Competence by type of delivery facility
Higher vignette scores were strongly associated with the type of delivery facility (p<0.001, figure 2). Respondents in the 11 hospitals achieved the highest score with a median of 70% (range 55–75%); respondents were eight midwives, one nurse and two doctors. Maternity home and health centre respondents were mainly midwives and both had a similar level of vignette competence with a median of 53% in health centres and 50% in maternity homes. Health workers in clinics, also mainly midwives, scored lowest in the vignettes with a median score of 45% (range 5–55%) (figure 2, table 1).
Respondents in quasi-public facilities had a higher vignette competence with a median of 75% compared to private and public facilities where the median score was 55% (p=0.01). Competence varied more in public facilities (range 5–70%) and in private facilities (10–75%) compared to quasi-public facilities (60–75%). Health workers in urban facilities were more competent as judged by vignette scores (median 60%, range 45–75%) compared to rural respondents (median 55%, range 5–75%) (p=0.01).
Infrastructure and competence
Both lack of necessary drugs and equipment, and lack of knowledge on how and when to use them in practice, would limit diagnosis and management of a woman presenting with pre-eclampsia or antepartum haemorrhage in facilities. Our comparison revealed that the limiting factor in the majority of cases was competence (figure 3). In all facility types, required drugs and equipment were more frequently available than the actions were mentioned in the vignettes, with one exception; administering antihypertensive drugs (case A) was mentioned more frequently in health centres (44%) than they were available (35%). All hospitals had all six items available, and hospital respondents were more likely to mention the corresponding actions in the vignettes compared with respondents of other facility types.
Of the drugs and equipment studied with their corresponding vignette actions, the sphygmomanometer to measure blood pressure, intravenous fluids with infusion sets, and fetoscope or an electronic fetal heart monitor were the most frequently available equipment items present in nearly all facilities (≥97%). Blood pressure measurement and administering intravenous fluids were also mentioned frequently, but surprisingly, only 22% of facility respondents mentioned assessing fetal distress in the vignette featuring a pre-eclamptic woman (case A). In hospitals, monitoring fetal heart sounds in case A was mentioned approximately twice as often (55%) as in maternity homes (27%), and nearly four times as often as in health centres (15%). Assessing fetal distress of a woman with antepartum haemorrhage was slightly more common and mentioned by 34% of all respondents. Although all clinics had a fetoscope available, none of the clinic staff mentioned during the vignettes that they would apply it in practice.

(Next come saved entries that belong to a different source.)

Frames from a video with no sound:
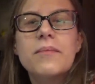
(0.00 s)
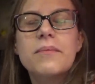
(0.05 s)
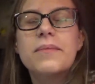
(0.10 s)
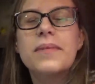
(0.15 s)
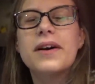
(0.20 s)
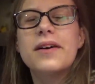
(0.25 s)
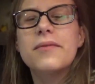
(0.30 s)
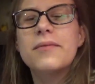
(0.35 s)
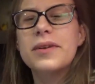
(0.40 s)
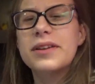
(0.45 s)

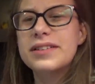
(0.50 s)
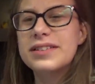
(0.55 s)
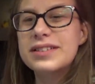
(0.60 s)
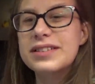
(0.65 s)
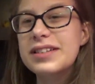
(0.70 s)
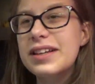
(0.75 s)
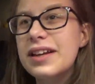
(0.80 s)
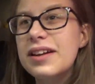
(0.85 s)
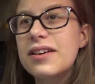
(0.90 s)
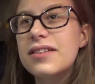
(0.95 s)
But we
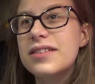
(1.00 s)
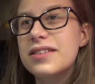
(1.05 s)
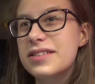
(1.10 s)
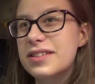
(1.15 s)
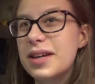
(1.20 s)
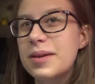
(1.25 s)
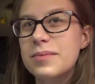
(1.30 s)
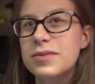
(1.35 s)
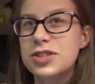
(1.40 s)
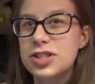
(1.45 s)
didn't get on the
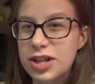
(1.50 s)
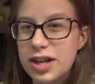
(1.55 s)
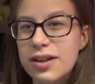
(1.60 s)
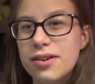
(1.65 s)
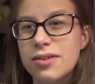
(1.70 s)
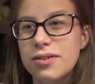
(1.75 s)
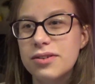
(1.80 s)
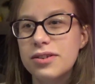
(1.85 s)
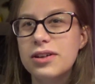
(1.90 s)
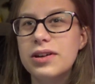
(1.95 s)
same
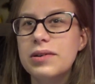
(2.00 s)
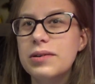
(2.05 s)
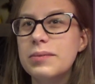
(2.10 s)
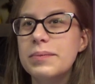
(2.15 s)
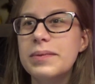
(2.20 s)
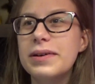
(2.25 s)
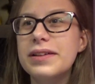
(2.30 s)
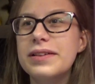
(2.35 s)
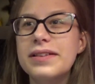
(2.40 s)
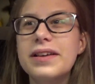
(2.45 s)
channel though,
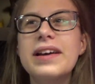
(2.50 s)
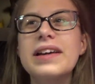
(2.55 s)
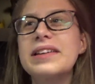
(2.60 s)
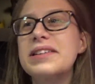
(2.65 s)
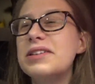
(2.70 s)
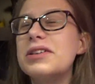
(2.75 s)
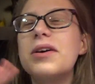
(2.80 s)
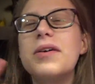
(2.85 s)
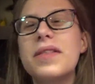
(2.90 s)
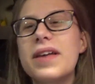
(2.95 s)
but
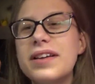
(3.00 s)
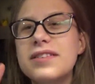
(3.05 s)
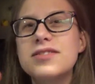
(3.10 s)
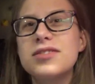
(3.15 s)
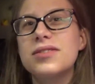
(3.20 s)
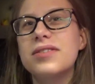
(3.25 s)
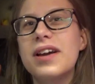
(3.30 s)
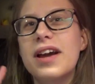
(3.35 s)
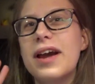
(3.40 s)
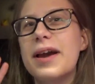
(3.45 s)
like, you know,
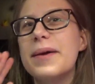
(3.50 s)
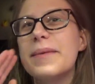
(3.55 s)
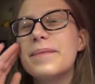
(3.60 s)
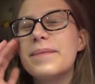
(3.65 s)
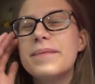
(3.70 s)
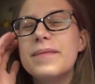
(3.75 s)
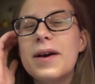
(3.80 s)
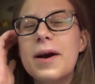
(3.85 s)
that's okay.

Anticonvulsants were available in 94% of all facilities, but in the pre-eclampsia vignette, they were only mentioned by 50% of respondents in facilities where it was available. While 91% of hospital respondents reported they would administer anticonvulsants, only 41% of respondents in health centres, and 45% in maternity homes, answered that they would have administered these to the pre-eclamptic woman. Half of all clinics and 45% of maternity homes had antihypertensive drugs available and their use was mentioned in the vignette by 25% of clinics and 18% of maternity homes where these items were available. Oxygen was available in 48% of all facilities, but only 5% of all respondents mentioned administering supplemental oxygen to a woman presenting with severe antepartum haemorrhage. No clinic had oxygen available, but three-quarters of maternity homes, a third of health centres and all hospitals, had oxygen cylinders. However, none of the health workers interviewed in maternity homes and health centres, and only 27% of hospital respondents would have administered supplemental oxygen to a woman presenting with antepartum haemorrhage.
Workload and competence
The overall number of SBAs working in facilities ranged from 0 to 2 in clinics, 0 to 4 in maternity homes, 0 to 8 in health centres and 3 to 53 in hospitals. The overall median frequency of deliveries per SBA per year was 26 (range 0–184), and the mean was 39 deliveries per SBA.
The highest workload was in hospitals with a median of 52 deliveries annually per SBA. The facility that managed the highest workload was a hospital with a total of 2398 deliveries in the year 2009 and 13 SBAs, resulting in 184 deliveries per SBA. The workload was unevenly distributed between hospitals. In 4 of the 11 hospitals, each SBA attended, on average, to <2 deliveries per year, and in three hospitals the delivery workload was >100 deliveries per SBA per year. Maternity homes had the second highest workload with a median of 45 deliveries annually per SBA, followed by health centres (21 deliveries per SBA) and clinics (13 deliveries per SBA). Workload in clinics ranged from 0 to 42 deliveries per SBA, with one outlier, a rural clinic with one SBA and 104 deliveries in 2009. The second highest delivery workload overall was in a health centre with one SBA only and 135 deliveries. A higher delivery workload in a facility was associated with a higher competence as measured with the vignettes (p=0.03, figure 4).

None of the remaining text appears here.